■ Exercise objective:
Nothing but the lines from the one containing "[12.00-13.00s]" through the end of the entries should be set down, each exactly as written.

■ Source information:
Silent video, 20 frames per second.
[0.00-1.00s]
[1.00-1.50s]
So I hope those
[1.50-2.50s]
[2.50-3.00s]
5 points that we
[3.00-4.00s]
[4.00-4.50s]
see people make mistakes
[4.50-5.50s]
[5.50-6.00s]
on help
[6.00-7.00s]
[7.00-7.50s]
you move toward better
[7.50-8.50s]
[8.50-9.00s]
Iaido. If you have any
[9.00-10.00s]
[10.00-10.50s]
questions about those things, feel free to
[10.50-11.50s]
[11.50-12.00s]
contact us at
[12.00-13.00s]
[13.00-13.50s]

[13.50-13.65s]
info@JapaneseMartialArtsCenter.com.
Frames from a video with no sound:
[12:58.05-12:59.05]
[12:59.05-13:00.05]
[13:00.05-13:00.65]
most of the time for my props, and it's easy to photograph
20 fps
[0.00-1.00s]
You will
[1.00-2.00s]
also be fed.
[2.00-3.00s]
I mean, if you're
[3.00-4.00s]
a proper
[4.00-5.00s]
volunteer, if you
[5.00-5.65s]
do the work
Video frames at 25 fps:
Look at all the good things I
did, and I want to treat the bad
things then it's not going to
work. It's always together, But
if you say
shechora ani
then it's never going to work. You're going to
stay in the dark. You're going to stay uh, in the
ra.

■ Exercise answer:
[12.00-13.00s]
[13.00-13.50s]

[13.50-13.65s]
info@JapaneseMartialArtsCenter.com.
Frames from a video with no sound:
[12:58.05-12:59.05]
[12:59.05-13:00.05]
[13:00.05-13:00.65]
most of the time for my props, and it's easy to photograph
20 fps
[0.00-1.00s]
You will
[1.00-2.00s]
also be fed.
[2.00-3.00s]
I mean, if you're
[3.00-4.00s]
a proper
[4.00-5.00s]
volunteer, if you
[5.00-5.65s]
do the work
Video frames at 25 fps:
Look at all the good things I
did, and I want to treat the bad
things then it's not going to
work. It's always together, But
if you say
shechora ani
then it's never going to work. You're going to
stay in the dark. You're going to stay uh, in the
ra.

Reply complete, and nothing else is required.